A note on knowledge organisation

http://www.lucis.me.uk/knowlorg.htm#start

Brian Vickery

What is now grandly known as 'knowledge organisation' has a long history. The simplest forms of a knowledge organisation system (KOS) are, after all, the contents list and the index of a textbook. The knowledge is in the text; the KOS is a supplementary tool that helps the reader to find his way around the text. But as such finding aids have become more complex, and taken on wider functions, they have acquired grander names, such as retrieval languages, taxonomies, categorisations, lexicons, thesauri, or ontologies. They are now seen as schemes that organize, manage, and retrieve information.

The basis of any modern KOS is an assembly and display of words or phrases (I will refer to them both as 'terms') with some indication of semantic relations between them. This is a definition that would cover dictionaries, glossaries, subject heading lists, linked lists (in the computer sense), semantic nets, frame and slot structures, concept or topic maps, and other 'term stores' as well as those mentioned above. So it is not surprising that contributions to the ideas of KOS come from a variety of fields - indexers, subject cataloguers, linguists, lexicographers, taxonomists, logicians, computer programmers, artificial intelligence workers, even philosophers. The writings of Sowa provide examples of all these influences. If the definition above be accepted, a book index (without any cross-references) cannot be called a KOS, since it displays no semantic relations. Nor can a search engine index constructed by extracting single words from text, though the word positions it records enable the display to the user of a 'snippet' of text that does provide words-in-relation.

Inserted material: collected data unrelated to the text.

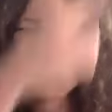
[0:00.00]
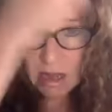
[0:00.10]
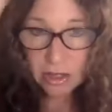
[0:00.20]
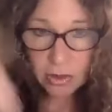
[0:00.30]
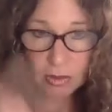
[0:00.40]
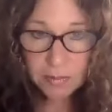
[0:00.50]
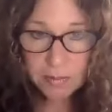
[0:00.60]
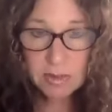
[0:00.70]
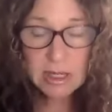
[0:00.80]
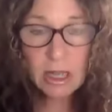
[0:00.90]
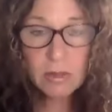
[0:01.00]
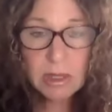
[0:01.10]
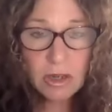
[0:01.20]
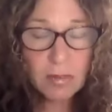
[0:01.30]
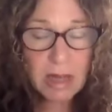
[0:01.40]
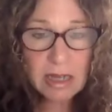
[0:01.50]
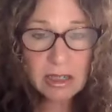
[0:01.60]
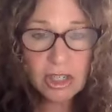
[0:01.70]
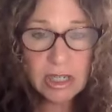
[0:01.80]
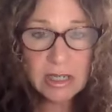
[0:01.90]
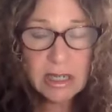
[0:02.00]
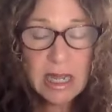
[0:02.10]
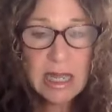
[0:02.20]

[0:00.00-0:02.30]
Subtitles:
on you to help clear the blockages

A KOS is something more than its basic term list. As the snippet example shows, we must also take into account the way that the terms are used in the whole system. In many retrieval systems, for example, terms are not used separately, but are linked in various ways to form compounds that, either explicitly or implicitly, display relations between the linked terms. The following section sets out the kinds of semantic relation displayed in different systems used in the last century.

Traditional types of KOS

(1) Alphabetical subject headings: the list may have see references that link terms to others that, in the KOS concerned, are treated as synonyms; further, it may have see also references indicating indeterminate semantic relations to other terms.When the terms in the list are combined to form compound index headings, the relations between the combined terms are not explicit, though they may be understood by the knowledgeable user.

(2) Enumerative, precoordinated classifications: ostensibly, the hierarchical links represent the generic relation between a class and its subclasses, but in practice they may also be used for the class-membership relation. The nature of the link becomes somewhat indeterminate when, for example, a part or attribute is shown as a subclass of an entity. The schedule may include see references of indeterminate nature from one class to another, and the alphabetical index to the classification may use them to link synonyms.

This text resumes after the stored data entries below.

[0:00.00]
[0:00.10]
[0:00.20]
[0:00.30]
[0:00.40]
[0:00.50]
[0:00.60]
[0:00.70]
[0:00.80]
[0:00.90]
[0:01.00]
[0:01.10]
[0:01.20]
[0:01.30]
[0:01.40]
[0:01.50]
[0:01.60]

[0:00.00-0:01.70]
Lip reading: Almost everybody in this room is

(3) A faceted classification subdivides a subject field or domain into explicitly named facet categories before introducing hierarchy. Various suggestions for a set of 'fundamental' or generally applicable categories have been put forward, such as entity, part, attribute, operation, place, time. Compound index headings are created by linking terms from different facets. When a term from, say, an entity facet is linked to one from an attribute facet, the link in fact represents the entity/attribute relation. The linkage of categories is thus a way of expressing semantic relations. Within a facet, hierarchy may express either the generic or the class-membership relation; sometimes, because facets may be 'telescoped' to produce a more compact schedule, the nature of the hierarchical link may not be made explicit. A given class may be subdivided in more than one way, e.g. machines (entities) according to the operation they perform, or according to the material on which they work, or according to the nature of their end-product, thus introducing categories associated with entities as characteristics of division. Faceted classifications (or indeed any classifications) may also use 'relational indicators' to express, for example, the 'influence' of one subject on another. See references are used as in enumerative schemes.

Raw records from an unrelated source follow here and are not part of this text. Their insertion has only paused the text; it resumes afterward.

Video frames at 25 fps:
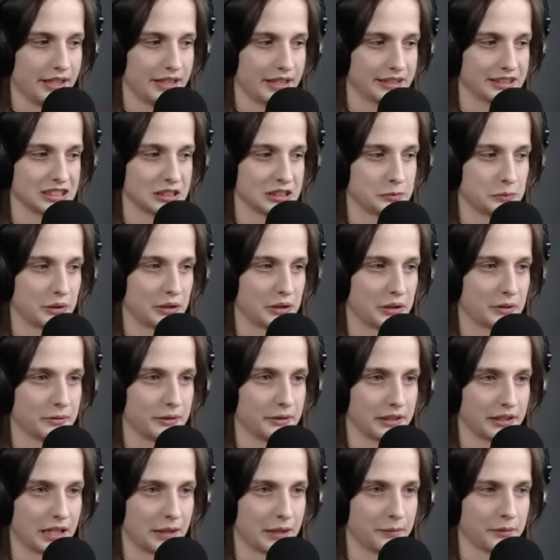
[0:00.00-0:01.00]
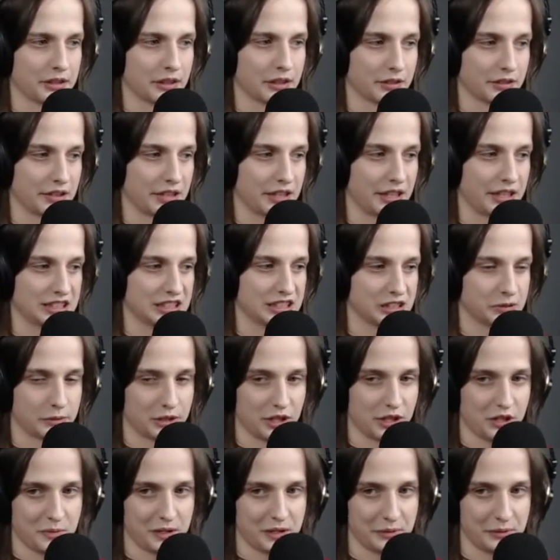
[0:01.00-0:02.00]
is perfect. I'm gonna take some
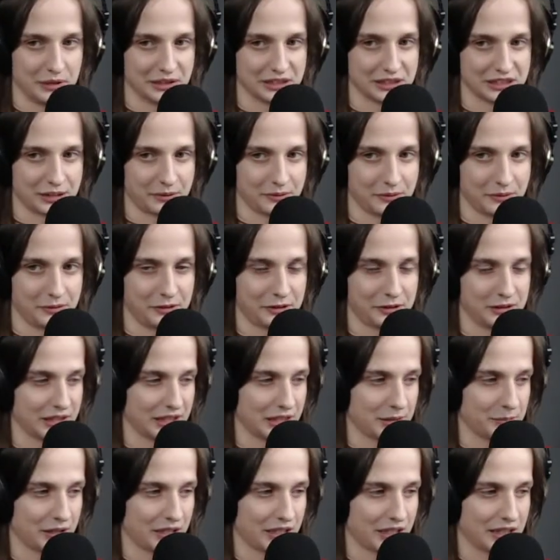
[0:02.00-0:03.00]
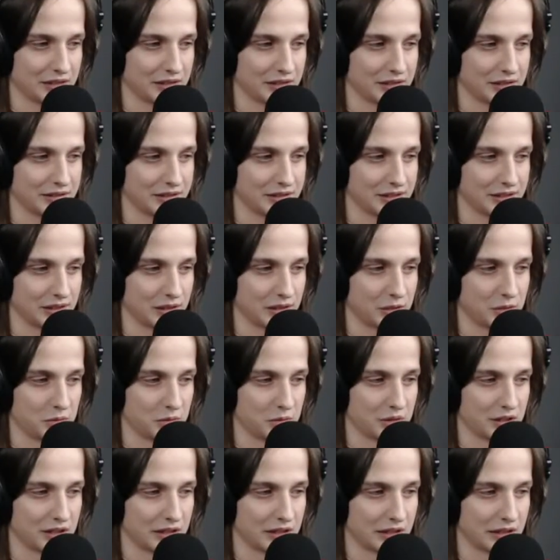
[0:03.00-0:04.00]
HP because I feel like I'm kind of on the
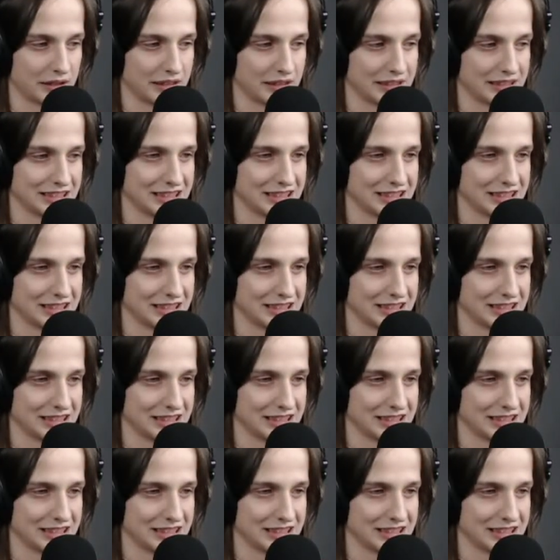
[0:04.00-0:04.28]
lower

(4) Alphabetical thesauri explicitly indicate broader/narrower links which express either the generic, the class-membership (instance) or the whole/part relation, and use/use for to link terms treated as synonyms in the KOS. The associative 'related term' link is indeterminate. The various meanings of homonyms may be differentiated by subject field markers (qualifiers) or scope notes. Compounds formed by the combination of terms have the same characteristics as in alphabetical subject headings.

(5) Thesaurofacet schemes: these explicitly link a faceted classification with an alphabetical thesaurus. The alphabetical list can display broader/narrower links not explicit in the classification schedule, as well as associative relations and synonyms.

(6) Some post-coordinate indexing systems have used 'role indicators', attachable to terms when they are combined into a compound. Thus we might have 'surface/4 - cleaning/8 - sandblasting/9', where role 4 = entity, 8 = operation, and 9 = agency. In effect, at the time of combination, each term is assigned to a category. One system was even more explicit, expressing, for example, the entity/operation relation by adding a reciprocal role indicator to each term; so we would have 'surface/A - cleaning/B,C - sandblasting/D', where A = entity operated on, B = operation on entity, C = operation effected by, D = agency effecting operation. Among the relations used in such systems were entity/attribute, entity/operation, operation/agency, operation/product, entity/component, property/measure (see page 145 in Vickery, 1973).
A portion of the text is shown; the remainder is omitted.